== EXERCISE ==
Only text belongs in your copy of the listing below; reproduce it exactly and leave out the pictures.

(Beginning of DATA)

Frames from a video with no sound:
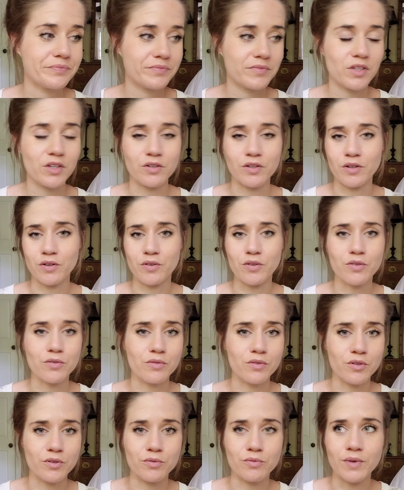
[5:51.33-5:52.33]
you know,
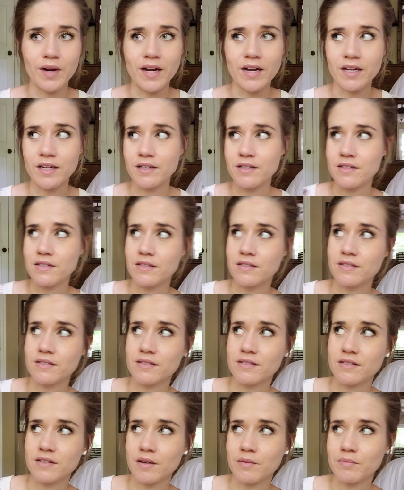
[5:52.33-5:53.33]
you're writing
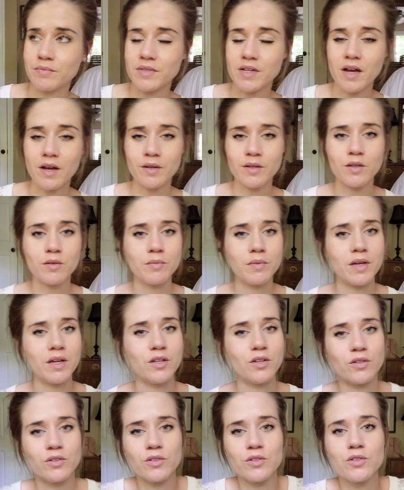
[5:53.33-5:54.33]
some document,
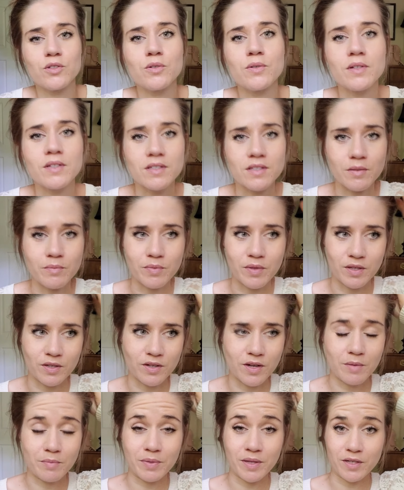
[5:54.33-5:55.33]
you're doing something
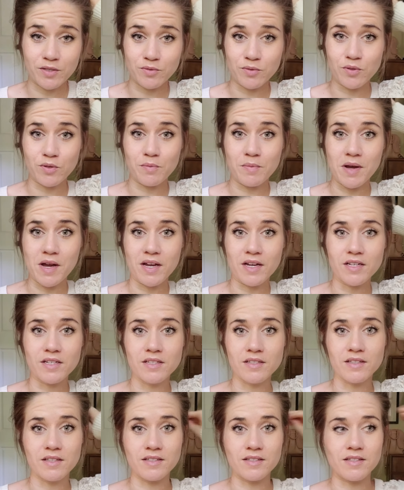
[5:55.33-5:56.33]
complex with your mind
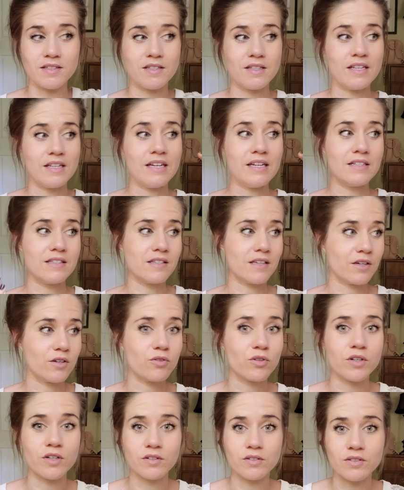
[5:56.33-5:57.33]
that needs like
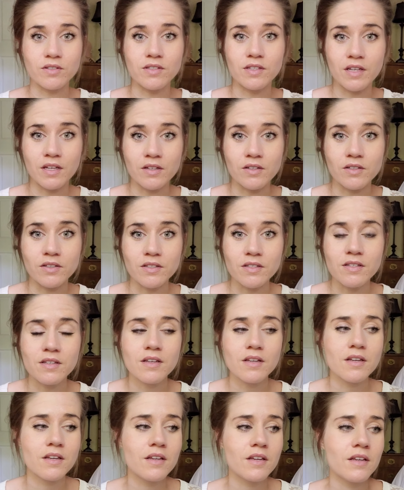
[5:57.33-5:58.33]
critical skills,
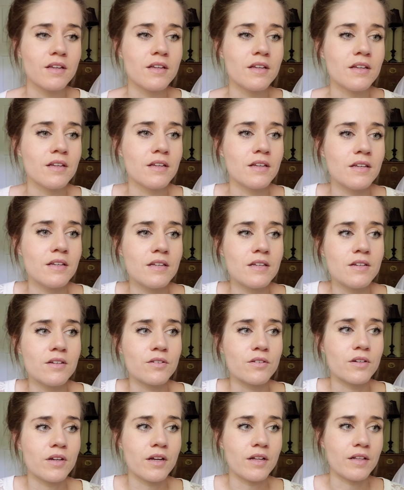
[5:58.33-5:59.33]

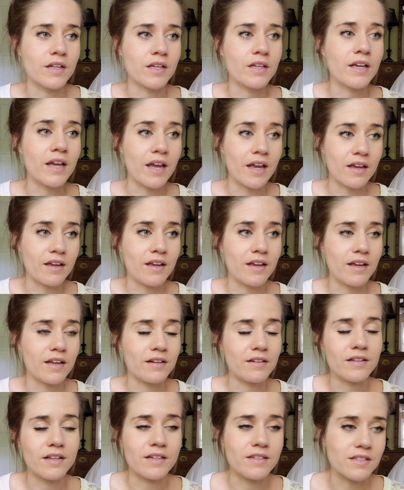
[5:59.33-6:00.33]
like
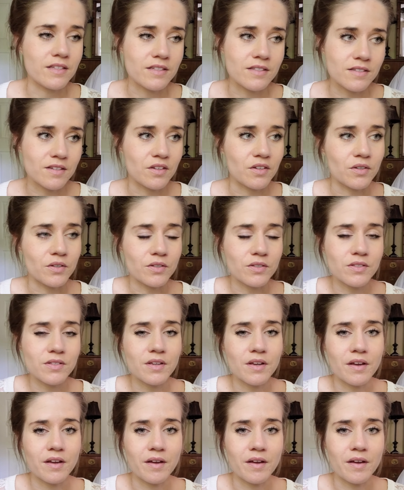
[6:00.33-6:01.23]
analyzing skills.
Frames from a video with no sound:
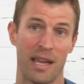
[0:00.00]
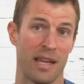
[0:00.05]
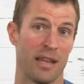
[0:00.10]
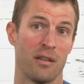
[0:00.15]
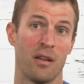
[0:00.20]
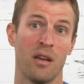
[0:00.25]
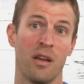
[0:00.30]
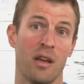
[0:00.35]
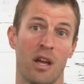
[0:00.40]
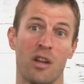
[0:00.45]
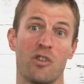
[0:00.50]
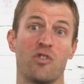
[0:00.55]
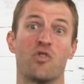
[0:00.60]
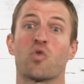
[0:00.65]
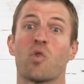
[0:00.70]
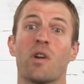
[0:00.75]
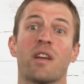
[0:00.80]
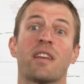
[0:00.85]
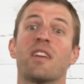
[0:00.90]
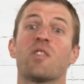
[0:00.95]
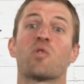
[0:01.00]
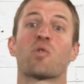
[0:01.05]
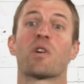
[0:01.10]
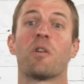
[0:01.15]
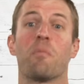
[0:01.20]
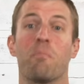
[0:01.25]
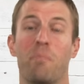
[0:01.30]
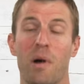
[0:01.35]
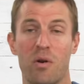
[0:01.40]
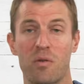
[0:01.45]
and drinking
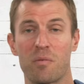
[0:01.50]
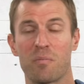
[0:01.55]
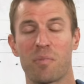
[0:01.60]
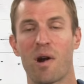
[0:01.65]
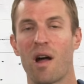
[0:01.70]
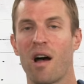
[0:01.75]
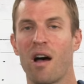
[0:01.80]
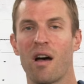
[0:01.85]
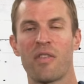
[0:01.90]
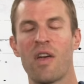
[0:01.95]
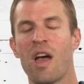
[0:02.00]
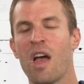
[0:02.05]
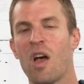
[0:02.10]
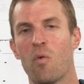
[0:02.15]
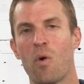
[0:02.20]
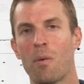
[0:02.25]
real bone broth?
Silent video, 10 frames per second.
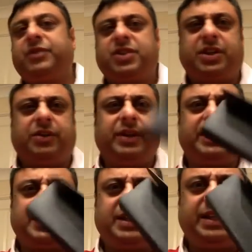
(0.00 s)
So
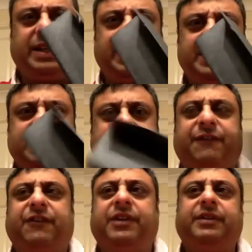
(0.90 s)
it is
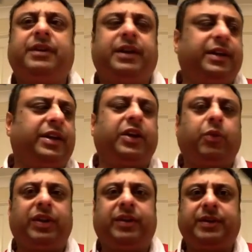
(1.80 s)
different, and I don't know
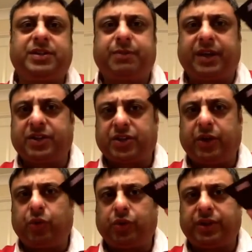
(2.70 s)
whether it's because
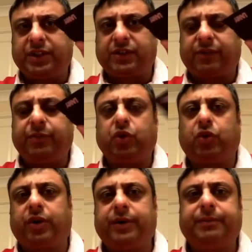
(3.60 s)
I ordered this from
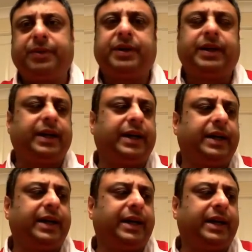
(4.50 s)
Europe
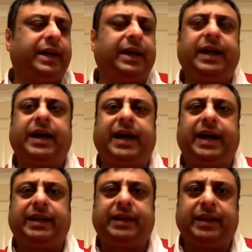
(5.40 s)

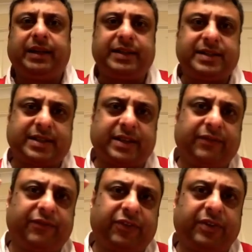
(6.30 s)
and this has
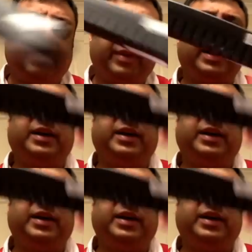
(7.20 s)
come from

(End of DATA)

== TASK OUTPUT ==
Frames from a video with no sound:
[5:51.33-5:52.33]
you know,
[5:52.33-5:53.33]
you're writing
[5:53.33-5:54.33]
some document,
[5:54.33-5:55.33]
you're doing something
[5:55.33-5:56.33]
complex with your mind
[5:56.33-5:57.33]
that needs like
[5:57.33-5:58.33]
critical skills,
[5:58.33-5:59.33]

[5:59.33-6:00.33]
like
[6:00.33-6:01.23]
analyzing skills.
Frames from a video with no sound:
[0:00.00]
[0:00.05]
[0:00.10]
[0:00.15]
[0:00.20]
[0:00.25]
[0:00.30]
[0:00.35]
[0:00.40]
[0:00.45]
[0:00.50]
[0:00.55]
[0:00.60]
[0:00.65]
[0:00.70]
[0:00.75]
[0:00.80]
[0:00.85]
[0:00.90]
[0:00.95]
[0:01.00]
[0:01.05]
[0:01.10]
[0:01.15]
[0:01.20]
[0:01.25]
[0:01.30]
[0:01.35]
[0:01.40]
[0:01.45]
and drinking
[0:01.50]
[0:01.55]
[0:01.60]
[0:01.65]
[0:01.70]
[0:01.75]
[0:01.80]
[0:01.85]
[0:01.90]
[0:01.95]
[0:02.00]
[0:02.05]
[0:02.10]
[0:02.15]
[0:02.20]
[0:02.25]
real bone broth?
Silent video, 10 frames per second.
(0.00 s)
So
(0.90 s)
it is
(1.80 s)
different, and I don't know
(2.70 s)
whether it's because
(3.60 s)
I ordered this from
(4.50 s)
Europe
(5.40 s)

(6.30 s)
and this has
(7.20 s)
come from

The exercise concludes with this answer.